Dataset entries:
========

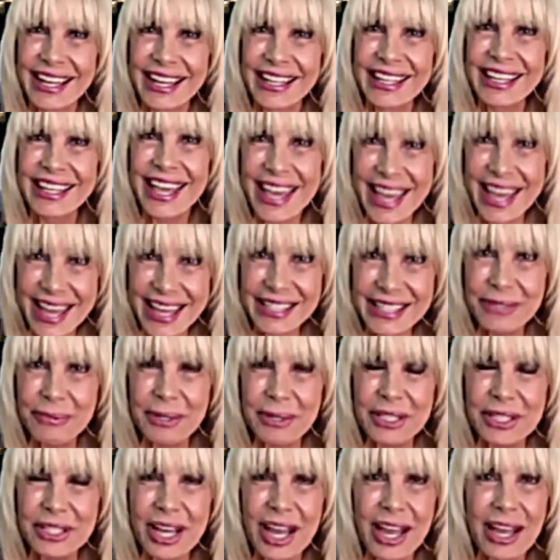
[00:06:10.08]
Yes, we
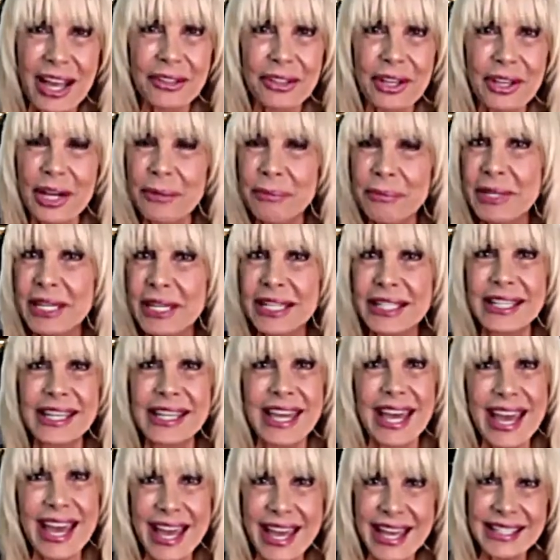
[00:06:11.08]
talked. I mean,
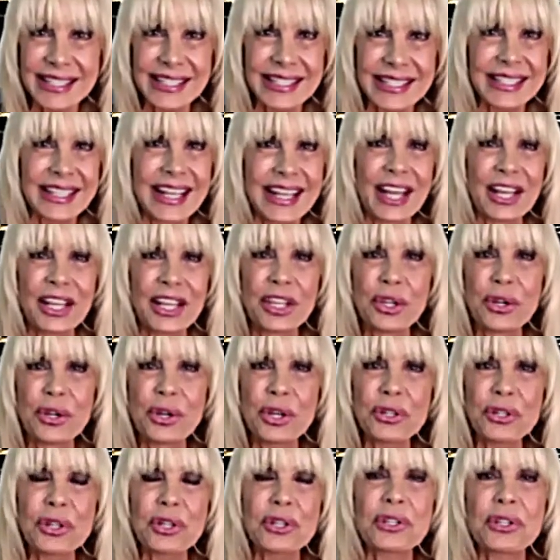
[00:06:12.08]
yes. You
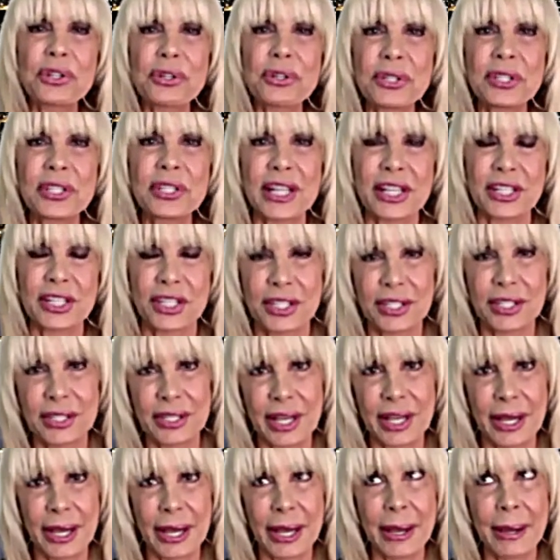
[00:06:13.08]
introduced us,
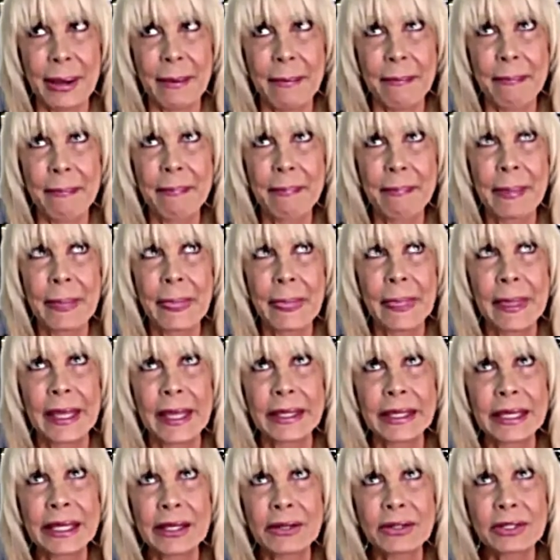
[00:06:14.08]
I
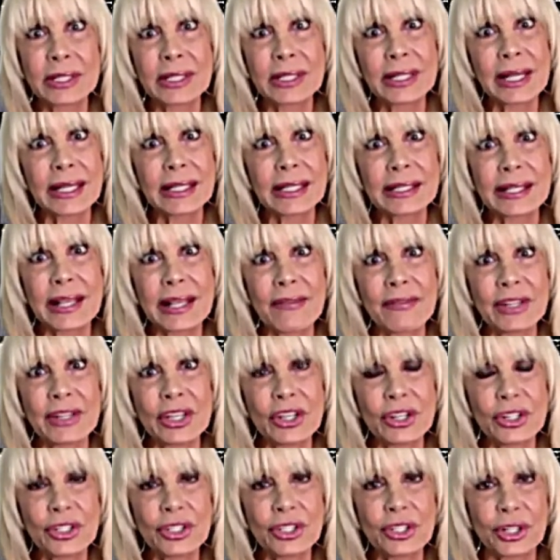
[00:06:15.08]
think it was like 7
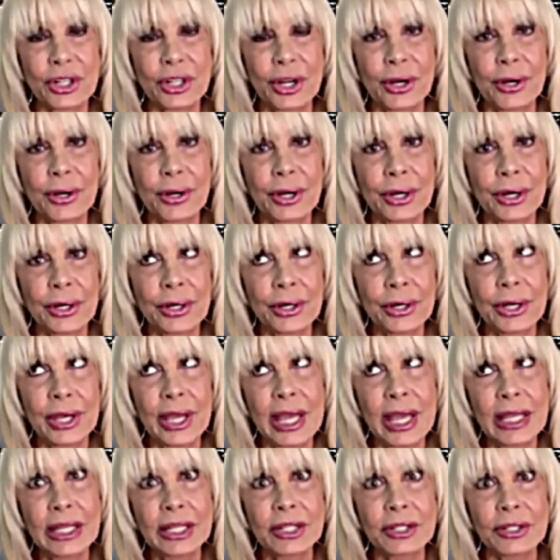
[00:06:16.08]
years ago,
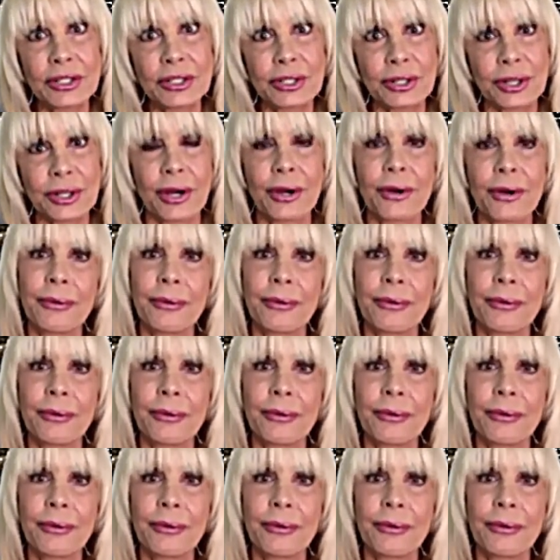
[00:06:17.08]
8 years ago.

========

• **TASK BRIEF**
A faithful, word-for-word copy of the records above, pictures left out, is the answer.

• **RESPONSE TO THE TASK**
[00:06:10.08]
Yes, we
[00:06:11.08]
talked. I mean,
[00:06:12.08]
yes. You
[00:06:13.08]
introduced us,
[00:06:14.08]
I
[00:06:15.08]
think it was like 7
[00:06:16.08]
years ago,
[00:06:17.08]
8 years ago.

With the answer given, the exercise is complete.